▶ Task to complete:
Please count the lines in the records below that include the word "Language" and report only the total.

▶ Data to examine:
============

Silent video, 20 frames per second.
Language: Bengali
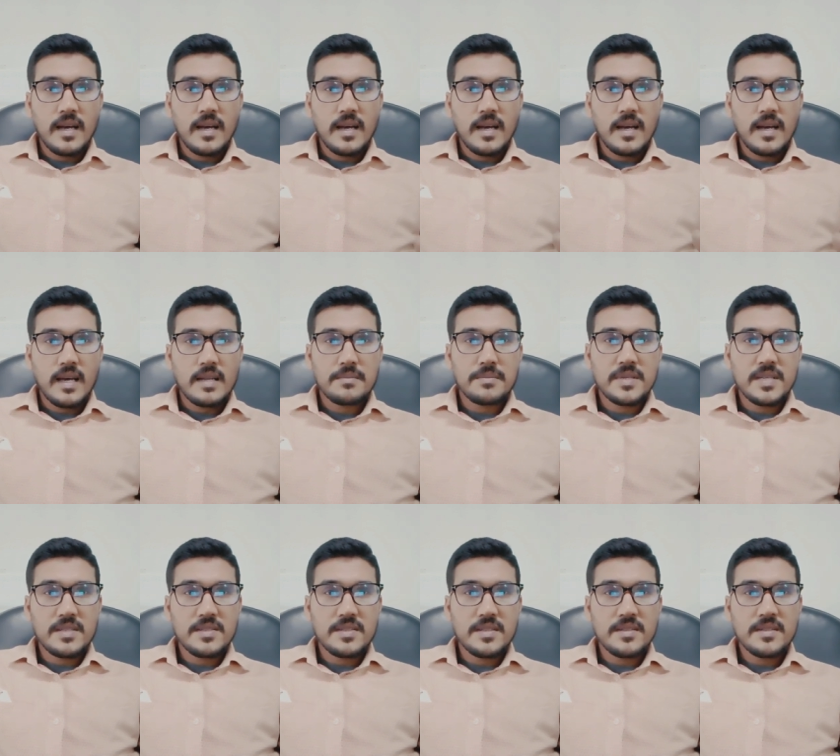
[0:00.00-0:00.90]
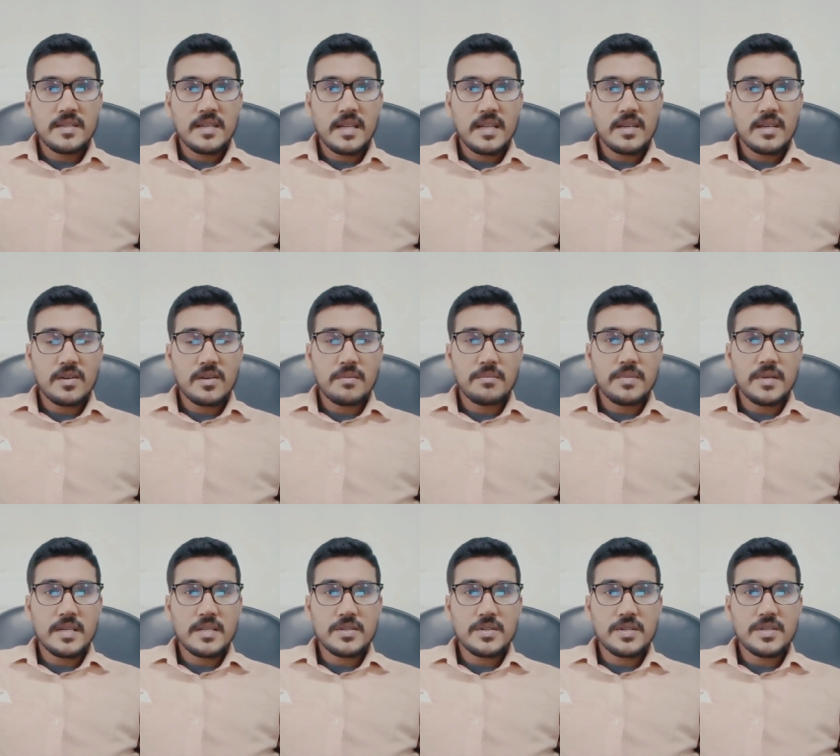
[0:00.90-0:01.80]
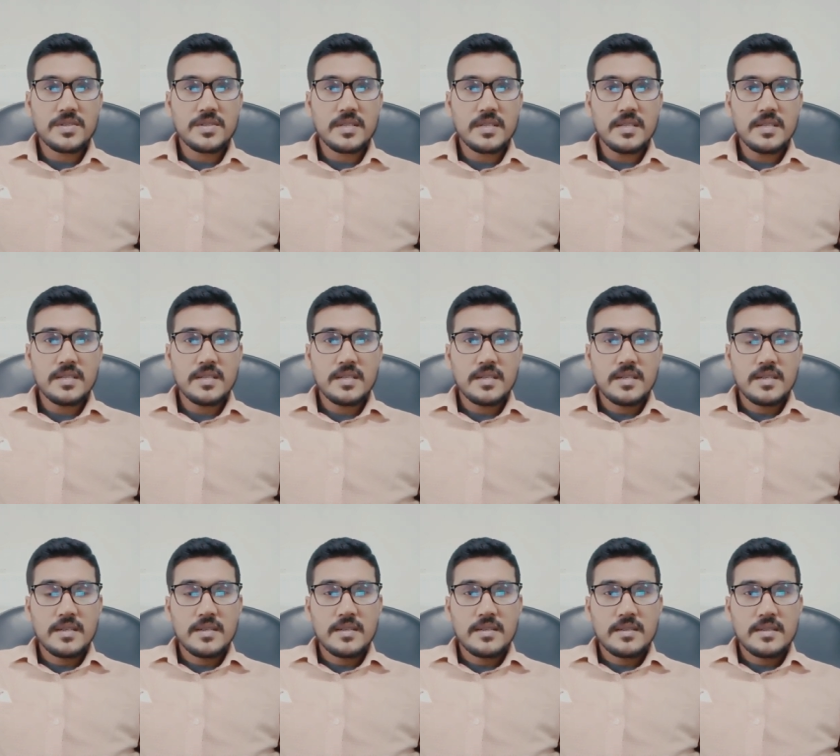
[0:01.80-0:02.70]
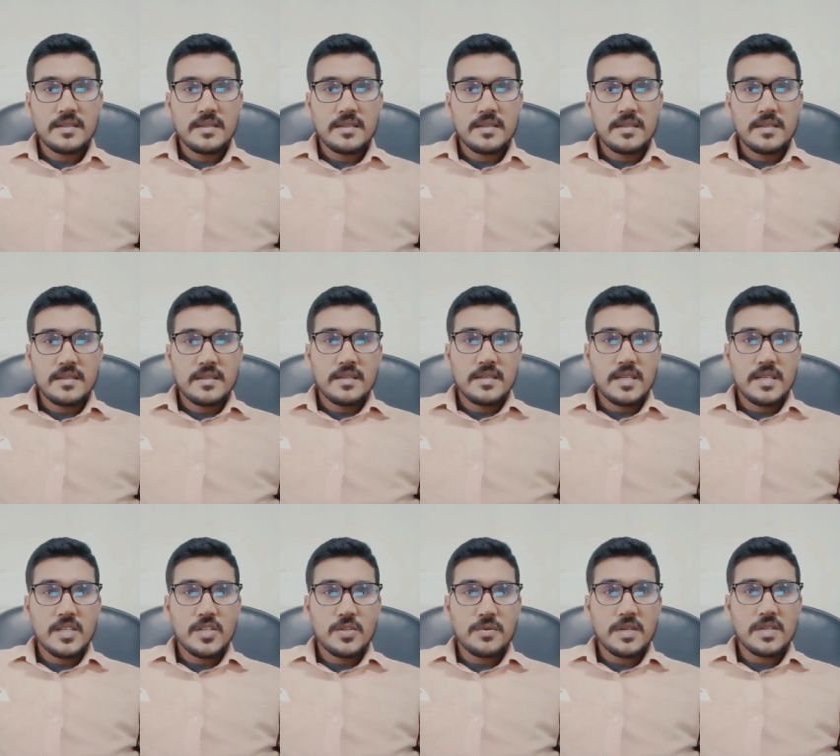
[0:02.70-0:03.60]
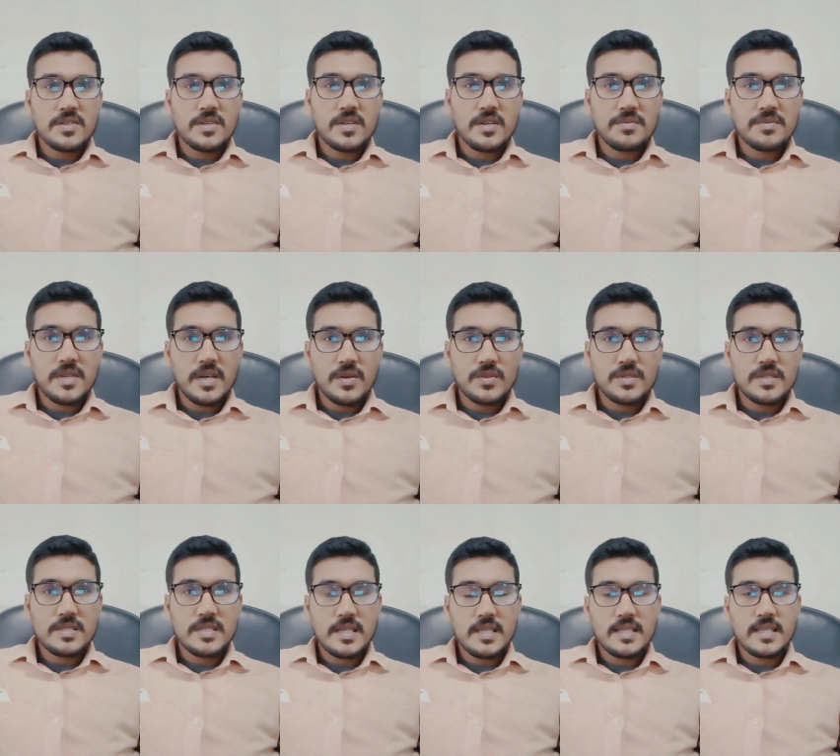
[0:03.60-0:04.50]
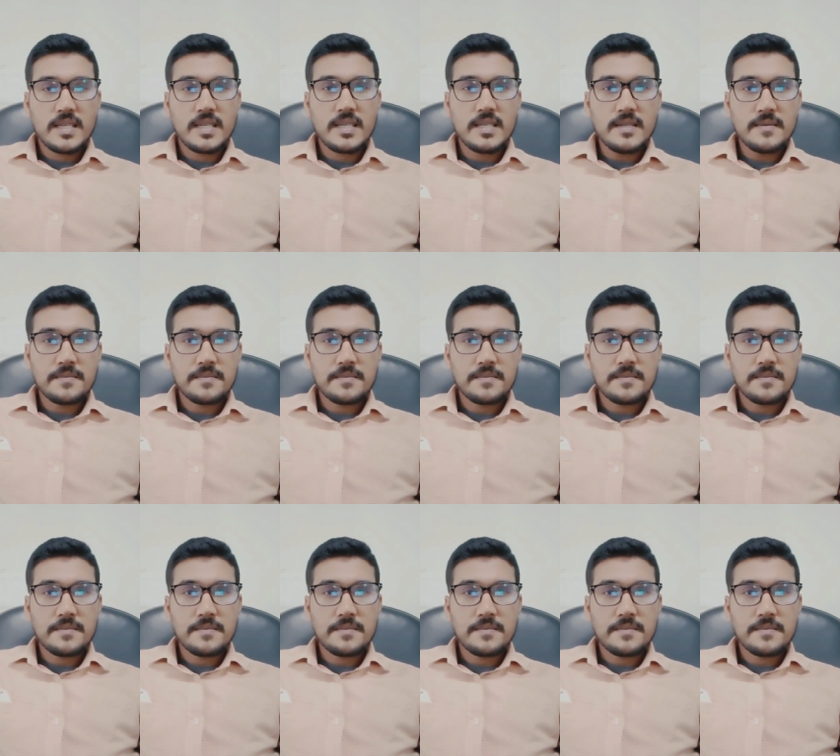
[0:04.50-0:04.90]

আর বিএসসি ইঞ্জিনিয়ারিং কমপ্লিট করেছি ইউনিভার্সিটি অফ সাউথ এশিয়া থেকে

============

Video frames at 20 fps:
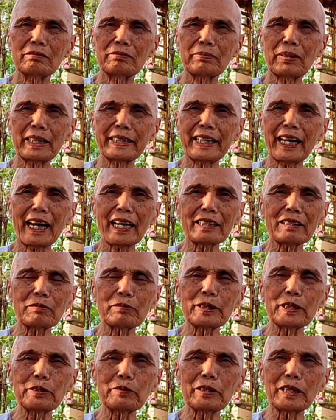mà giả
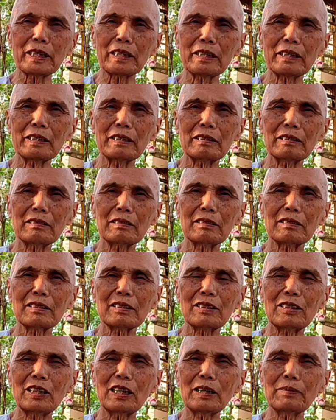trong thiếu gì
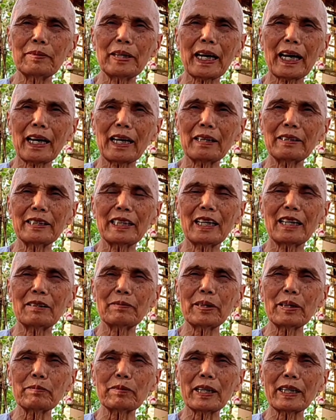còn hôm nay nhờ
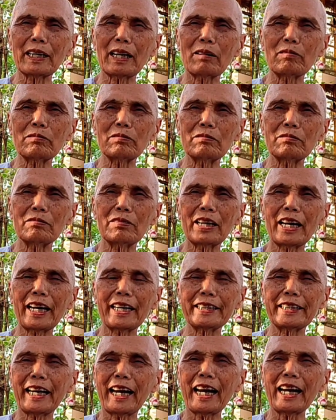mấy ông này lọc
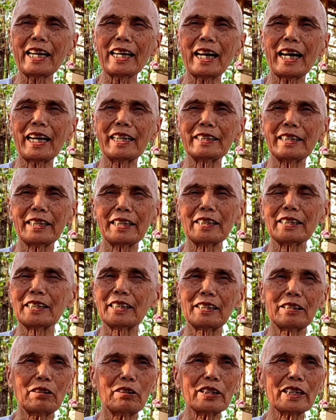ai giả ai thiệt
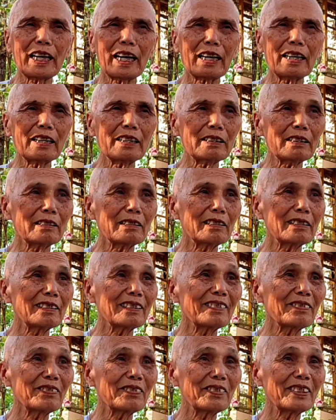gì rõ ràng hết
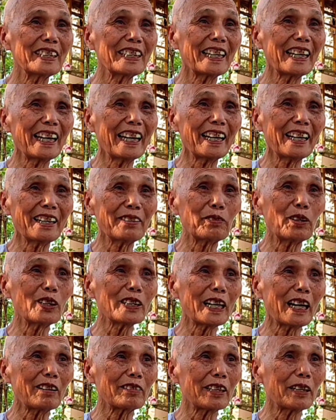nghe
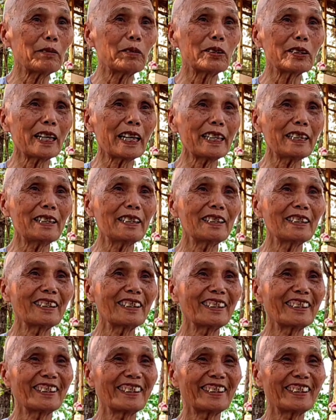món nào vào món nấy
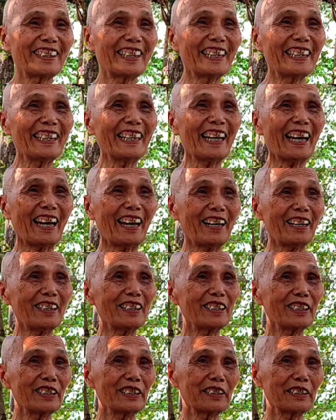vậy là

============

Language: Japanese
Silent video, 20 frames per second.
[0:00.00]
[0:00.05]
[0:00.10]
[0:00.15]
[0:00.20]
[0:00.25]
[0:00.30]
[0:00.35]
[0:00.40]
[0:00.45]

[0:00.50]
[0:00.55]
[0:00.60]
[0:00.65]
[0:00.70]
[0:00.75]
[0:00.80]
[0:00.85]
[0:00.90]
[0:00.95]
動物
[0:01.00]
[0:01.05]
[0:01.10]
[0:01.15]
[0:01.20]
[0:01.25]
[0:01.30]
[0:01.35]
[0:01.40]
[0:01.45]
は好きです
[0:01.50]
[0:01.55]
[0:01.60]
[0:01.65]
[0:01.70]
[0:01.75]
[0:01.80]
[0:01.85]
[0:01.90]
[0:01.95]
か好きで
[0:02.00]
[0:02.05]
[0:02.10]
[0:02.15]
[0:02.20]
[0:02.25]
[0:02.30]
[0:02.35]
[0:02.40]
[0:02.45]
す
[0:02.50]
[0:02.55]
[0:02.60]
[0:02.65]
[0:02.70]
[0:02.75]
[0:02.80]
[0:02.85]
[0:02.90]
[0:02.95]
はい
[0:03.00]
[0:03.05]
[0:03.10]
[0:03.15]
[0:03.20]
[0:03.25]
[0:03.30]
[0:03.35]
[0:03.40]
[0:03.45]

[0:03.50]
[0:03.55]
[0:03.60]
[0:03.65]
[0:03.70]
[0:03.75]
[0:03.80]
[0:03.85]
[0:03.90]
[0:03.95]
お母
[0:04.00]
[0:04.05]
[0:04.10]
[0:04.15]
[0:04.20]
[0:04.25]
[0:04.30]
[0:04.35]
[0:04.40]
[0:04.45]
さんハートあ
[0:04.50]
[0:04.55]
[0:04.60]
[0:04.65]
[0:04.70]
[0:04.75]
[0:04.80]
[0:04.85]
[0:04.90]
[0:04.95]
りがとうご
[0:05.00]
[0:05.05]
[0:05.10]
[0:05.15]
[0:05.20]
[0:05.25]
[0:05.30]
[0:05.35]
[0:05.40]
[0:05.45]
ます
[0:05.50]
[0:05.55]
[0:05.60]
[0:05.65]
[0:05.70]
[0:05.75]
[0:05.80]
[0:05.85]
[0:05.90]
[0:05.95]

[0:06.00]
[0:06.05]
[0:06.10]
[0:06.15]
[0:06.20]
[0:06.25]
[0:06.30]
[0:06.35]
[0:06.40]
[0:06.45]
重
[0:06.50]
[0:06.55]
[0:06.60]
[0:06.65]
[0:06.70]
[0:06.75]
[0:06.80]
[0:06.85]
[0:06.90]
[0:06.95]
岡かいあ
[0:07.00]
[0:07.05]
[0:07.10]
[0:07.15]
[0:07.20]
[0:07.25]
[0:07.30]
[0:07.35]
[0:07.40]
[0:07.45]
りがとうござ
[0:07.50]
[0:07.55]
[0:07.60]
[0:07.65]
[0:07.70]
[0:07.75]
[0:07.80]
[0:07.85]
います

============

▶ Output of the exercise:
2